## EXTRACTED MATERIAL
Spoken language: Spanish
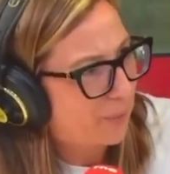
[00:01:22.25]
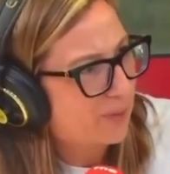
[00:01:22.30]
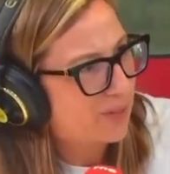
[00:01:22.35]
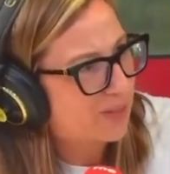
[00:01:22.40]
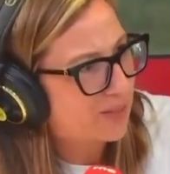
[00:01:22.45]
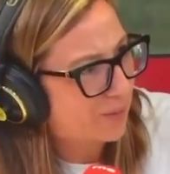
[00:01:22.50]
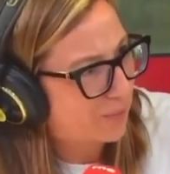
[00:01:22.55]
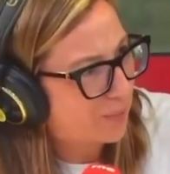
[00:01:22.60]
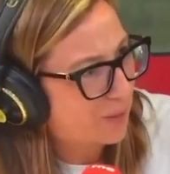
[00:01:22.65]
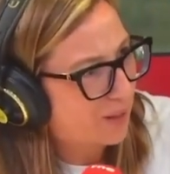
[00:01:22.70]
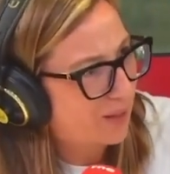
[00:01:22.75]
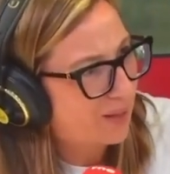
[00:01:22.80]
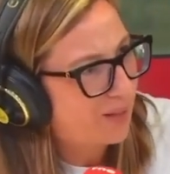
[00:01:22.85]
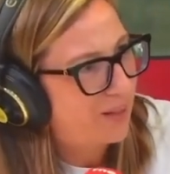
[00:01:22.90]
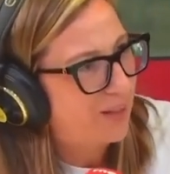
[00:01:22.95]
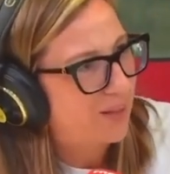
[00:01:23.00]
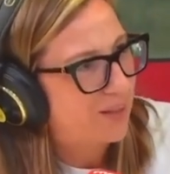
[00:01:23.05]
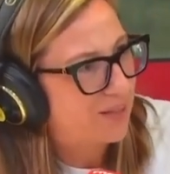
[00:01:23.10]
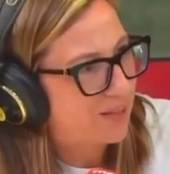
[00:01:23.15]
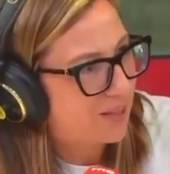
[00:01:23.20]
Es decir,
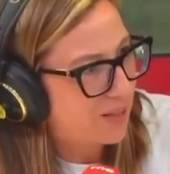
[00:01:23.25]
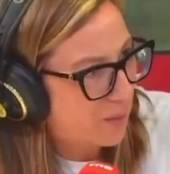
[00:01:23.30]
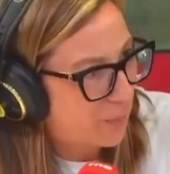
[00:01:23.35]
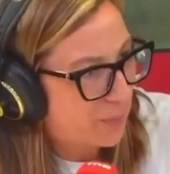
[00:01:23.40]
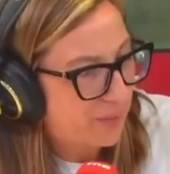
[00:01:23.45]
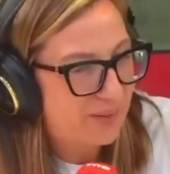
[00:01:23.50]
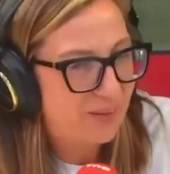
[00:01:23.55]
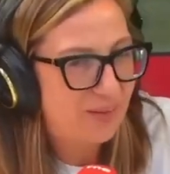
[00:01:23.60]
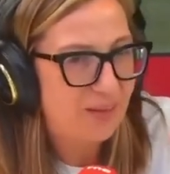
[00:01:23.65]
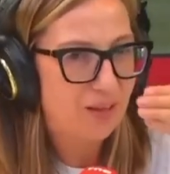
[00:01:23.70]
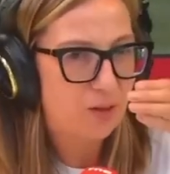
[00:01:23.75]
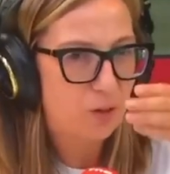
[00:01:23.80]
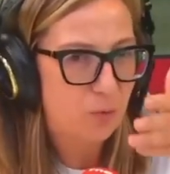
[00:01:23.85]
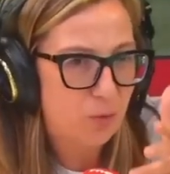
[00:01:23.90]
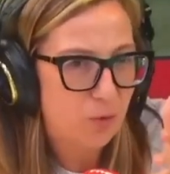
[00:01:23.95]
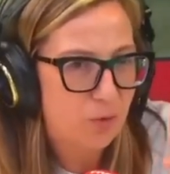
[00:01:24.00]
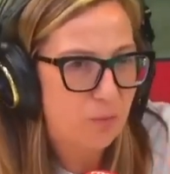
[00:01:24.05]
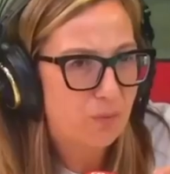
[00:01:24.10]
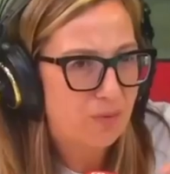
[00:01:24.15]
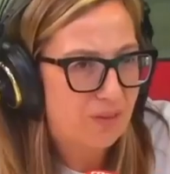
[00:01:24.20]
si dependía,
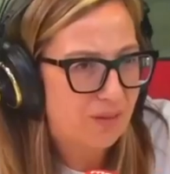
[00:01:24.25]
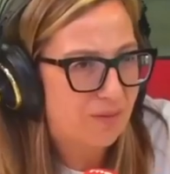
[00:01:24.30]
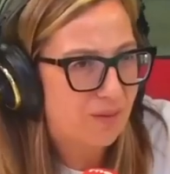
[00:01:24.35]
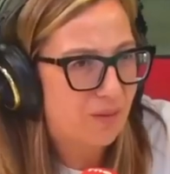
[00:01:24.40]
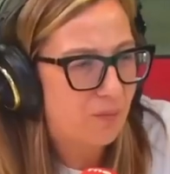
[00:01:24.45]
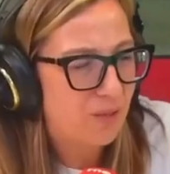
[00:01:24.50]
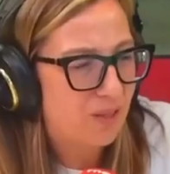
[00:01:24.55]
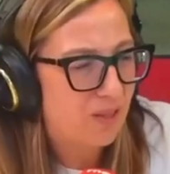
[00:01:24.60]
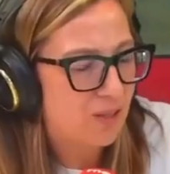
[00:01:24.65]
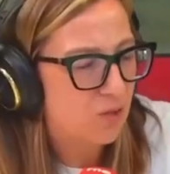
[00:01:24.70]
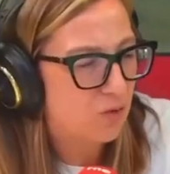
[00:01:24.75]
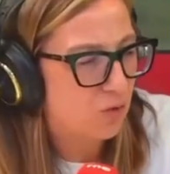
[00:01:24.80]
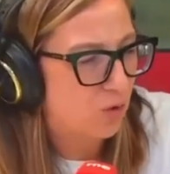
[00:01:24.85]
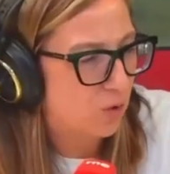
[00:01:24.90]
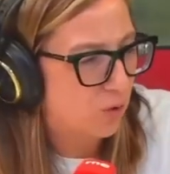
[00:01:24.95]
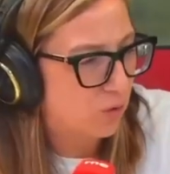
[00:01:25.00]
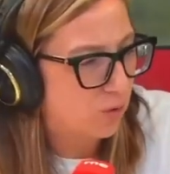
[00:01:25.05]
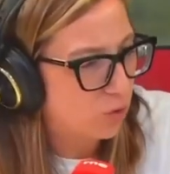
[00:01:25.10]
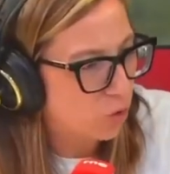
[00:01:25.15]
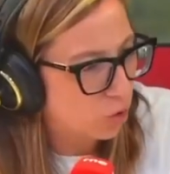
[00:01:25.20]
como dice el
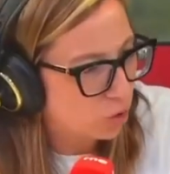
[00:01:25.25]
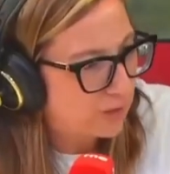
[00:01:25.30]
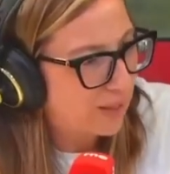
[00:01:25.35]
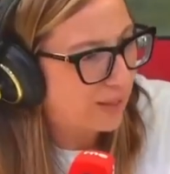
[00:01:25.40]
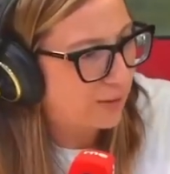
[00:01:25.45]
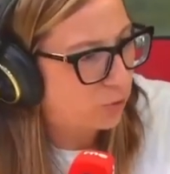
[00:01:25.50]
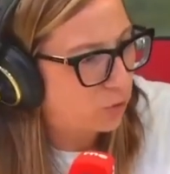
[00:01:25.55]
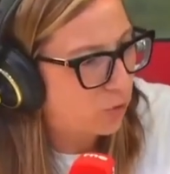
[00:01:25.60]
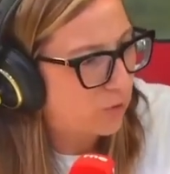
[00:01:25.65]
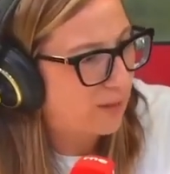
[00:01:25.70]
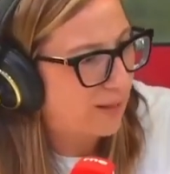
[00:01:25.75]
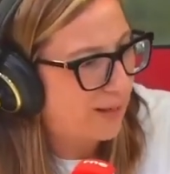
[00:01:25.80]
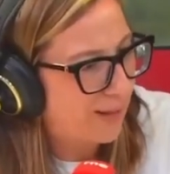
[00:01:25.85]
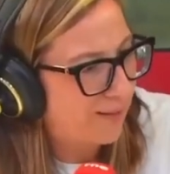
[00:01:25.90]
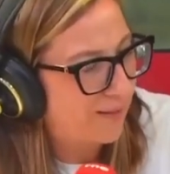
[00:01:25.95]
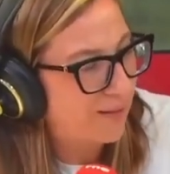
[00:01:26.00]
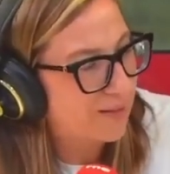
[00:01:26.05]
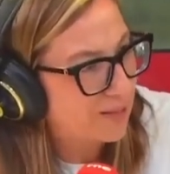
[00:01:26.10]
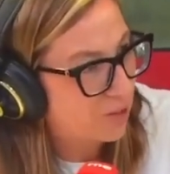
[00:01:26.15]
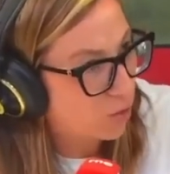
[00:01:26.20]
ministro, no tanto de la
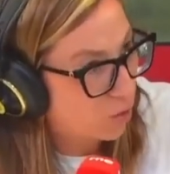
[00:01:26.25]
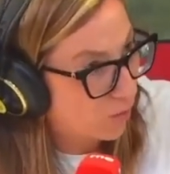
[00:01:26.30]
edad, sino de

## PROBLEM
Go through the listing above and quote it exactly, apart from its images.

## EXPECTED ANSWER
Spoken language: Spanish
[00:01:22.25]
[00:01:22.30]
[00:01:22.35]
[00:01:22.40]
[00:01:22.45]
[00:01:22.50]
[00:01:22.55]
[00:01:22.60]
[00:01:22.65]
[00:01:22.70]
[00:01:22.75]
[00:01:22.80]
[00:01:22.85]
[00:01:22.90]
[00:01:22.95]
[00:01:23.00]
[00:01:23.05]
[00:01:23.10]
[00:01:23.15]
[00:01:23.20]
Es decir,
[00:01:23.25]
[00:01:23.30]
[00:01:23.35]
[00:01:23.40]
[00:01:23.45]
[00:01:23.50]
[00:01:23.55]
[00:01:23.60]
[00:01:23.65]
[00:01:23.70]
[00:01:23.75]
[00:01:23.80]
[00:01:23.85]
[00:01:23.90]
[00:01:23.95]
[00:01:24.00]
[00:01:24.05]
[00:01:24.10]
[00:01:24.15]
[00:01:24.20]
si dependía,
[00:01:24.25]
[00:01:24.30]
[00:01:24.35]
[00:01:24.40]
[00:01:24.45]
[00:01:24.50]
[00:01:24.55]
[00:01:24.60]
[00:01:24.65]
[00:01:24.70]
[00:01:24.75]
[00:01:24.80]
[00:01:24.85]
[00:01:24.90]
[00:01:24.95]
[00:01:25.00]
[00:01:25.05]
[00:01:25.10]
[00:01:25.15]
[00:01:25.20]
como dice el
[00:01:25.25]
[00:01:25.30]
[00:01:25.35]
[00:01:25.40]
[00:01:25.45]
[00:01:25.50]
[00:01:25.55]
[00:01:25.60]
[00:01:25.65]
[00:01:25.70]
[00:01:25.75]
[00:01:25.80]
[00:01:25.85]
[00:01:25.90]
[00:01:25.95]
[00:01:26.00]
[00:01:26.05]
[00:01:26.10]
[00:01:26.15]
[00:01:26.20]
ministro, no tanto de la
[00:01:26.25]
[00:01:26.30]
edad, sino de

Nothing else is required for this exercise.